Dataset:
***

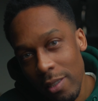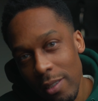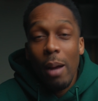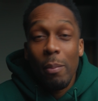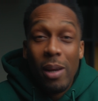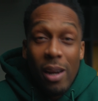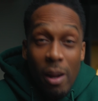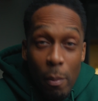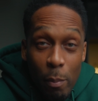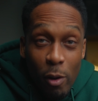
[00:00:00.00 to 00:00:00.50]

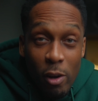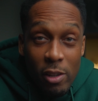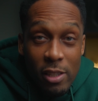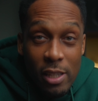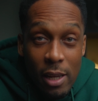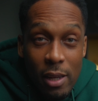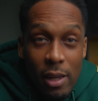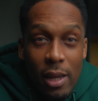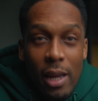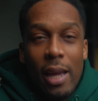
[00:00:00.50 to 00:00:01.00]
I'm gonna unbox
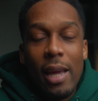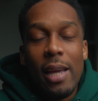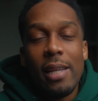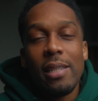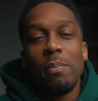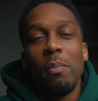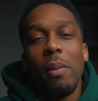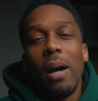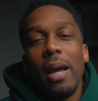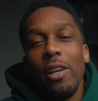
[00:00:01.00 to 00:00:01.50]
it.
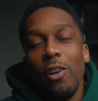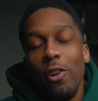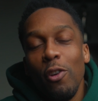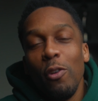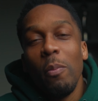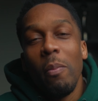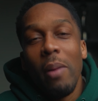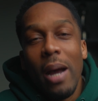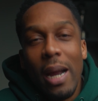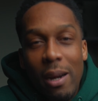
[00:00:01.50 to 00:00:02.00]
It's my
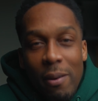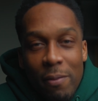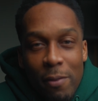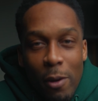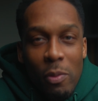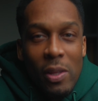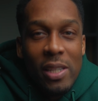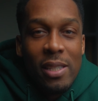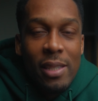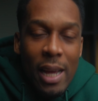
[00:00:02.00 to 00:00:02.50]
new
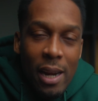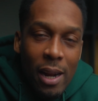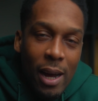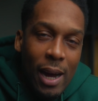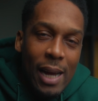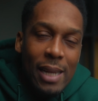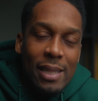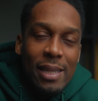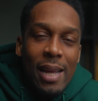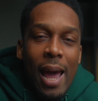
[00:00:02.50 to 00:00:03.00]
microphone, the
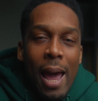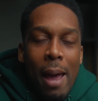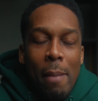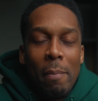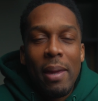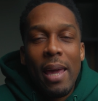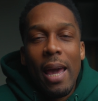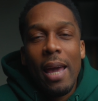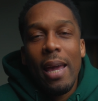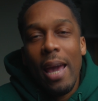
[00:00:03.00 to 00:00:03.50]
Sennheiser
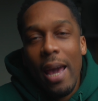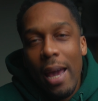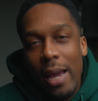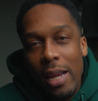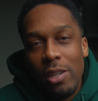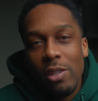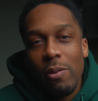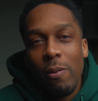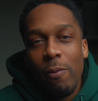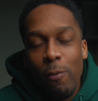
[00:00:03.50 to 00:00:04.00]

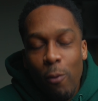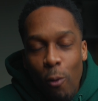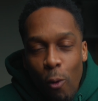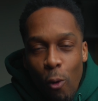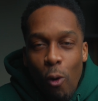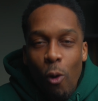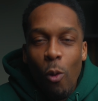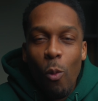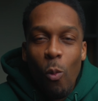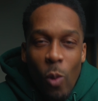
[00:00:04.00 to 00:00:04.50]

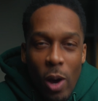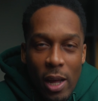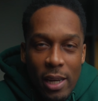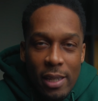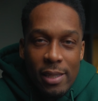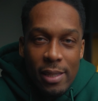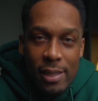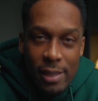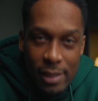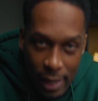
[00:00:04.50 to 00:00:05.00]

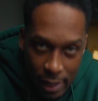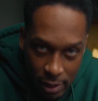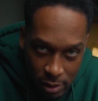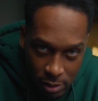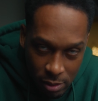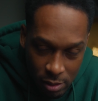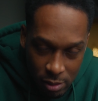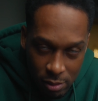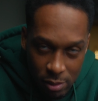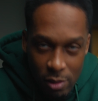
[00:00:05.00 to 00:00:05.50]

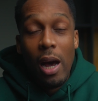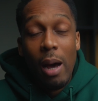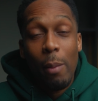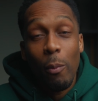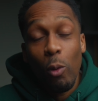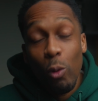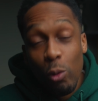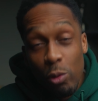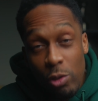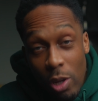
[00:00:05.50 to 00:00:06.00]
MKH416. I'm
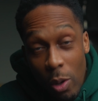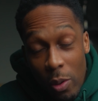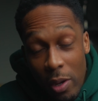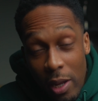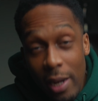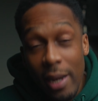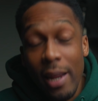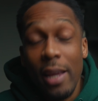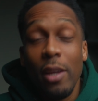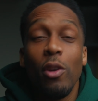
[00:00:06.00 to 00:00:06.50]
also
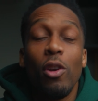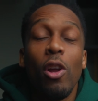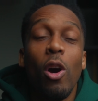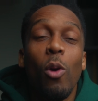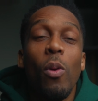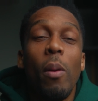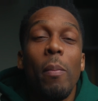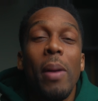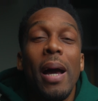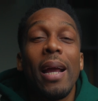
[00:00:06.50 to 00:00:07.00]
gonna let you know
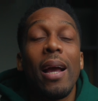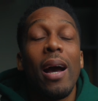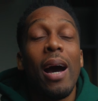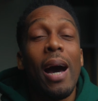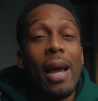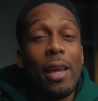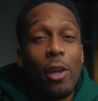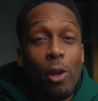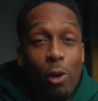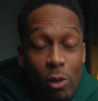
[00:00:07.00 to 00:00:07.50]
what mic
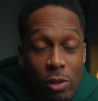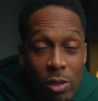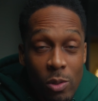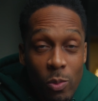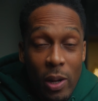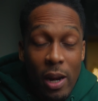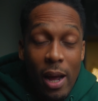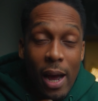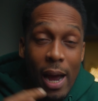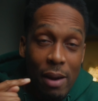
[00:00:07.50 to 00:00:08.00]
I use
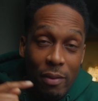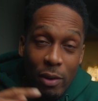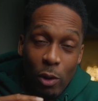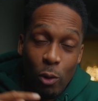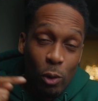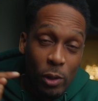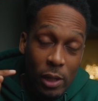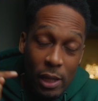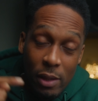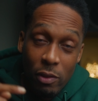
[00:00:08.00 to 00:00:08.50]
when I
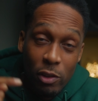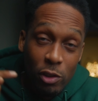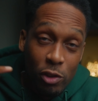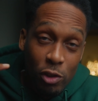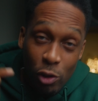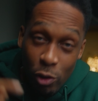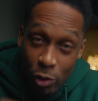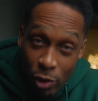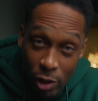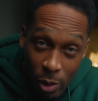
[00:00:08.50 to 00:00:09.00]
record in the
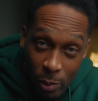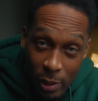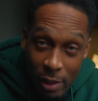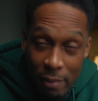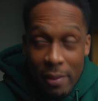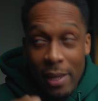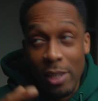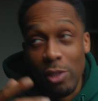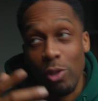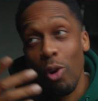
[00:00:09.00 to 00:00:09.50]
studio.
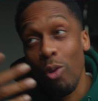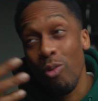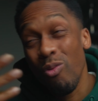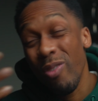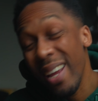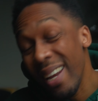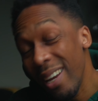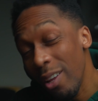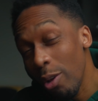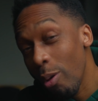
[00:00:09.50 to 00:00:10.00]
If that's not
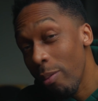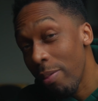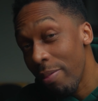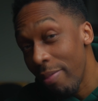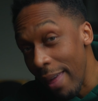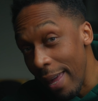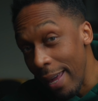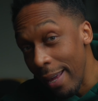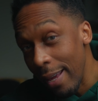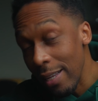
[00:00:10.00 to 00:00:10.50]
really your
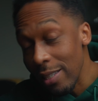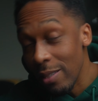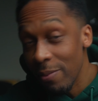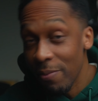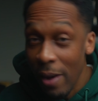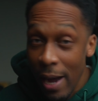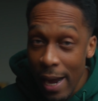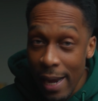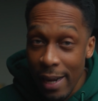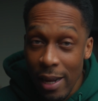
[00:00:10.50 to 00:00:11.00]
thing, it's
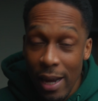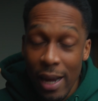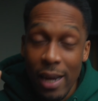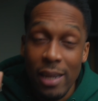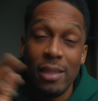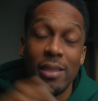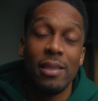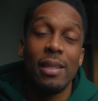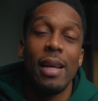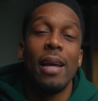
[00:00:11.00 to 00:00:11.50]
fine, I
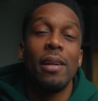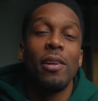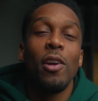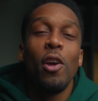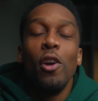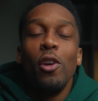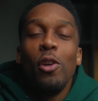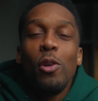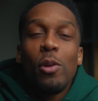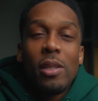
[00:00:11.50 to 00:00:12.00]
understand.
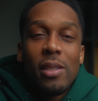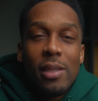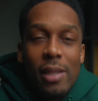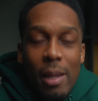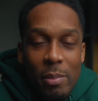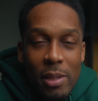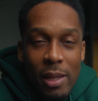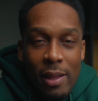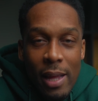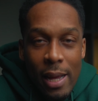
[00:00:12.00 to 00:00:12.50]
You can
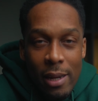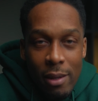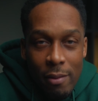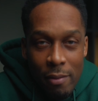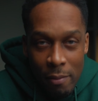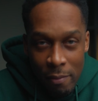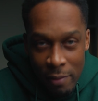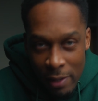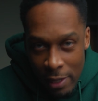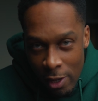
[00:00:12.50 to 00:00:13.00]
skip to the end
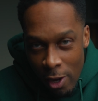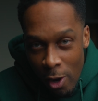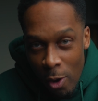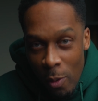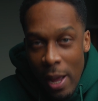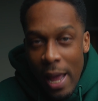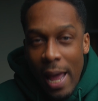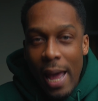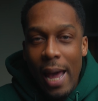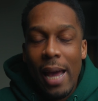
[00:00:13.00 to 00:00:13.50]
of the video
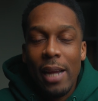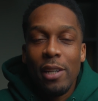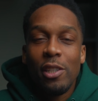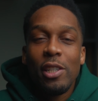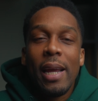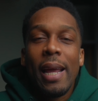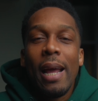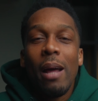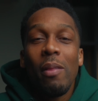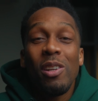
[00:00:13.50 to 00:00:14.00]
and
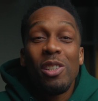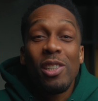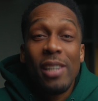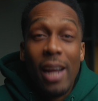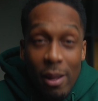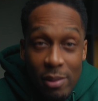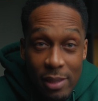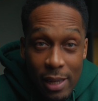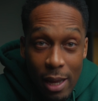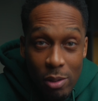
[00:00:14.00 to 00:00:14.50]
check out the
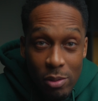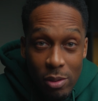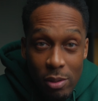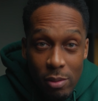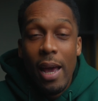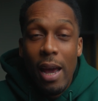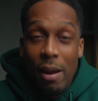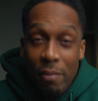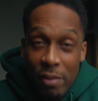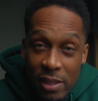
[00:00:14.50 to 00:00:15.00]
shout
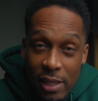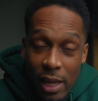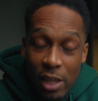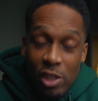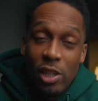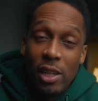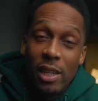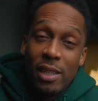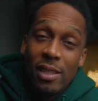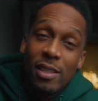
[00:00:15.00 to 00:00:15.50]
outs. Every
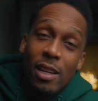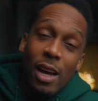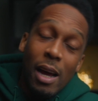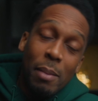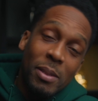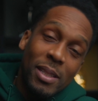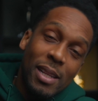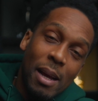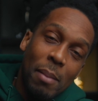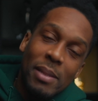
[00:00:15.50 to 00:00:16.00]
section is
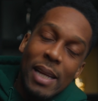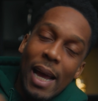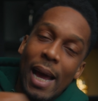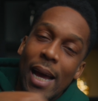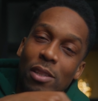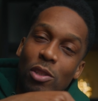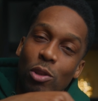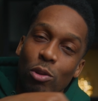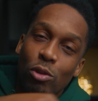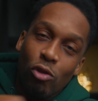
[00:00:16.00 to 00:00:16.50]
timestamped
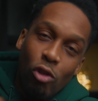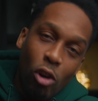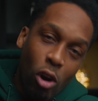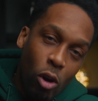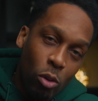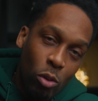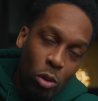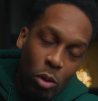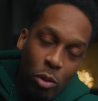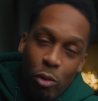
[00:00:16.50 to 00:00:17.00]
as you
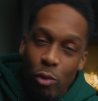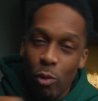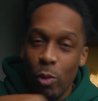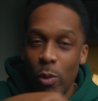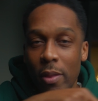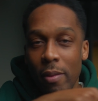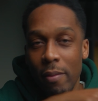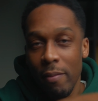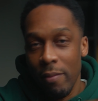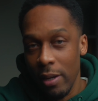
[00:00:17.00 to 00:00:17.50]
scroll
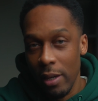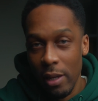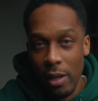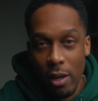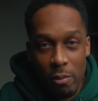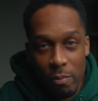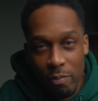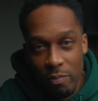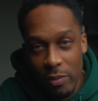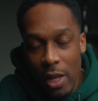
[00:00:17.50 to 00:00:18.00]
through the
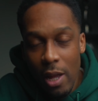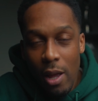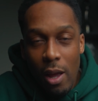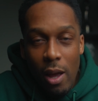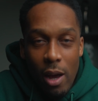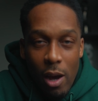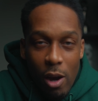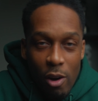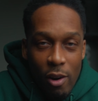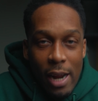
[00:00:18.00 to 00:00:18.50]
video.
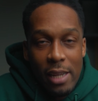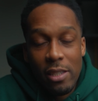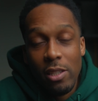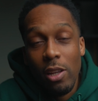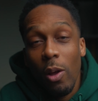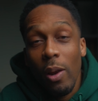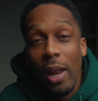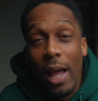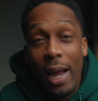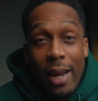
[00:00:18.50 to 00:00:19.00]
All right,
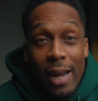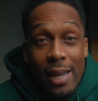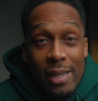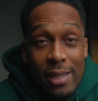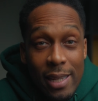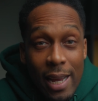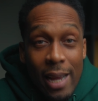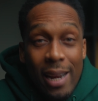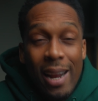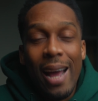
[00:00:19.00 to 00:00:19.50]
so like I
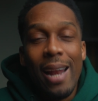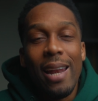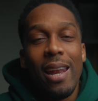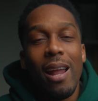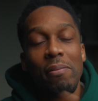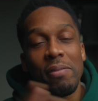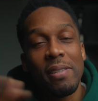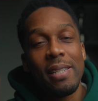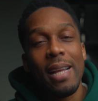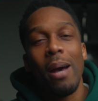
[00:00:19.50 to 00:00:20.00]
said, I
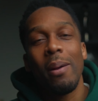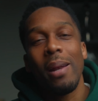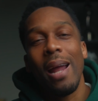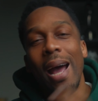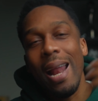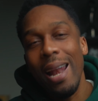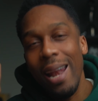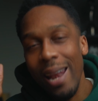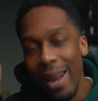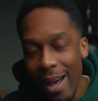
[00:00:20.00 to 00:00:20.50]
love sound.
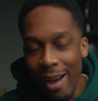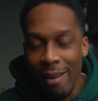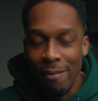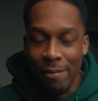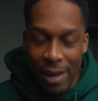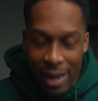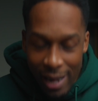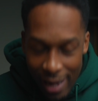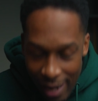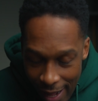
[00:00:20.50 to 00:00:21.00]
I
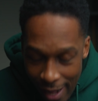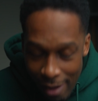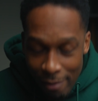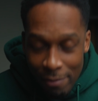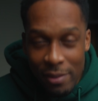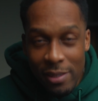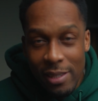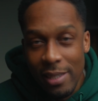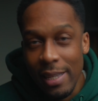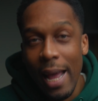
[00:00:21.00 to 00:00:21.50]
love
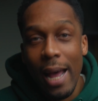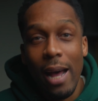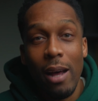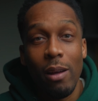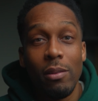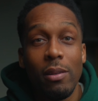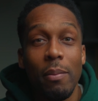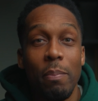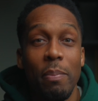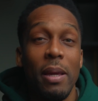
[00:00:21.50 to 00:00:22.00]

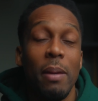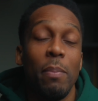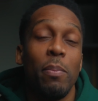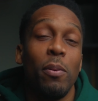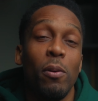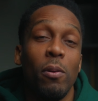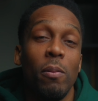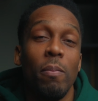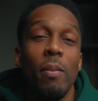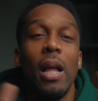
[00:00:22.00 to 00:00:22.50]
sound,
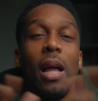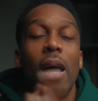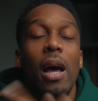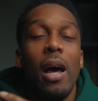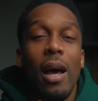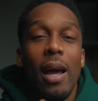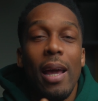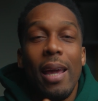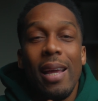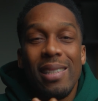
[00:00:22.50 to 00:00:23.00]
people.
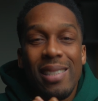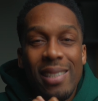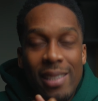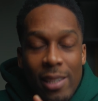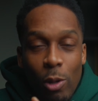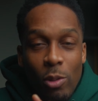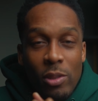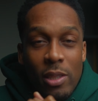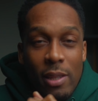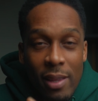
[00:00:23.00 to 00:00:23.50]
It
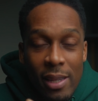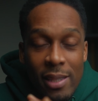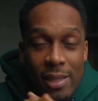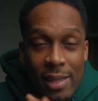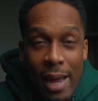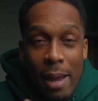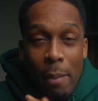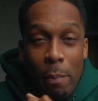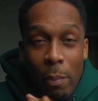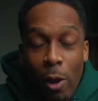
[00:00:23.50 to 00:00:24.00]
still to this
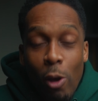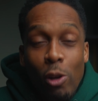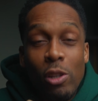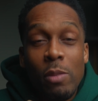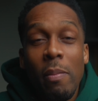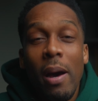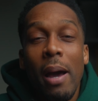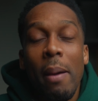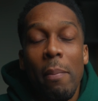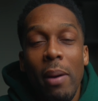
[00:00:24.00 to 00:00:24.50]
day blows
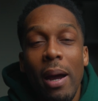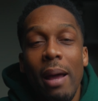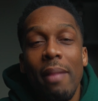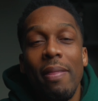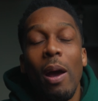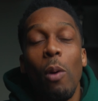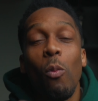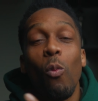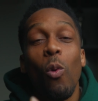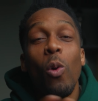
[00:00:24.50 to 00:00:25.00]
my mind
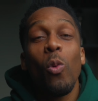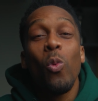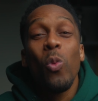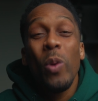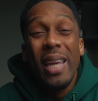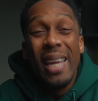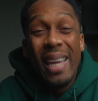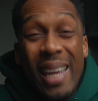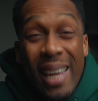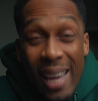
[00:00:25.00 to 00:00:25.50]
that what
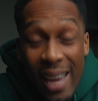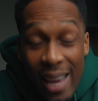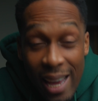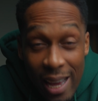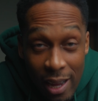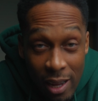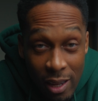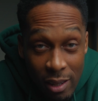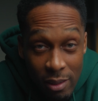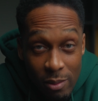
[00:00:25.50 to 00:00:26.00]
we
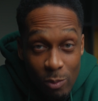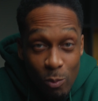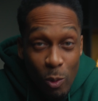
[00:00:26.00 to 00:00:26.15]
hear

***

Task requirements: Start at the first line and set down all of the data exactly, passing over the pictures.

Exercise result:
[00:00:00.00 to 00:00:00.50]

[00:00:00.50 to 00:00:01.00]
I'm gonna unbox
[00:00:01.00 to 00:00:01.50]
it.
[00:00:01.50 to 00:00:02.00]
It's my
[00:00:02.00 to 00:00:02.50]
new
[00:00:02.50 to 00:00:03.00]
microphone, the
[00:00:03.00 to 00:00:03.50]
Sennheiser
[00:00:03.50 to 00:00:04.00]

[00:00:04.00 to 00:00:04.50]

[00:00:04.50 to 00:00:05.00]

[00:00:05.00 to 00:00:05.50]

[00:00:05.50 to 00:00:06.00]
MKH416. I'm
[00:00:06.00 to 00:00:06.50]
also
[00:00:06.50 to 00:00:07.00]
gonna let you know
[00:00:07.00 to 00:00:07.50]
what mic
[00:00:07.50 to 00:00:08.00]
I use
[00:00:08.00 to 00:00:08.50]
when I
[00:00:08.50 to 00:00:09.00]
record in the
[00:00:09.00 to 00:00:09.50]
studio.
[00:00:09.50 to 00:00:10.00]
If that's not
[00:00:10.00 to 00:00:10.50]
really your
[00:00:10.50 to 00:00:11.00]
thing, it's
[00:00:11.00 to 00:00:11.50]
fine, I
[00:00:11.50 to 00:00:12.00]
understand.
[00:00:12.00 to 00:00:12.50]
You can
[00:00:12.50 to 00:00:13.00]
skip to the end
[00:00:13.00 to 00:00:13.50]
of the video
[00:00:13.50 to 00:00:14.00]
and
[00:00:14.00 to 00:00:14.50]
check out the
[00:00:14.50 to 00:00:15.00]
shout
[00:00:15.00 to 00:00:15.50]
outs. Every
[00:00:15.50 to 00:00:16.00]
section is
[00:00:16.00 to 00:00:16.50]
timestamped
[00:00:16.50 to 00:00:17.00]
as you
[00:00:17.00 to 00:00:17.50]
scroll
[00:00:17.50 to 00:00:18.00]
through the
[00:00:18.00 to 00:00:18.50]
video.
[00:00:18.50 to 00:00:19.00]
All right,
[00:00:19.00 to 00:00:19.50]
so like I
[00:00:19.50 to 00:00:20.00]
said, I
[00:00:20.00 to 00:00:20.50]
love sound.
[00:00:20.50 to 00:00:21.00]
I
[00:00:21.00 to 00:00:21.50]
love
[00:00:21.50 to 00:00:22.00]

[00:00:22.00 to 00:00:22.50]
sound,
[00:00:22.50 to 00:00:23.00]
people.
[00:00:23.00 to 00:00:23.50]
It
[00:00:23.50 to 00:00:24.00]
still to this
[00:00:24.00 to 00:00:24.50]
day blows
[00:00:24.50 to 00:00:25.00]
my mind
[00:00:25.00 to 00:00:25.50]
that what
[00:00:25.50 to 00:00:26.00]
we
[00:00:26.00 to 00:00:26.15]
hear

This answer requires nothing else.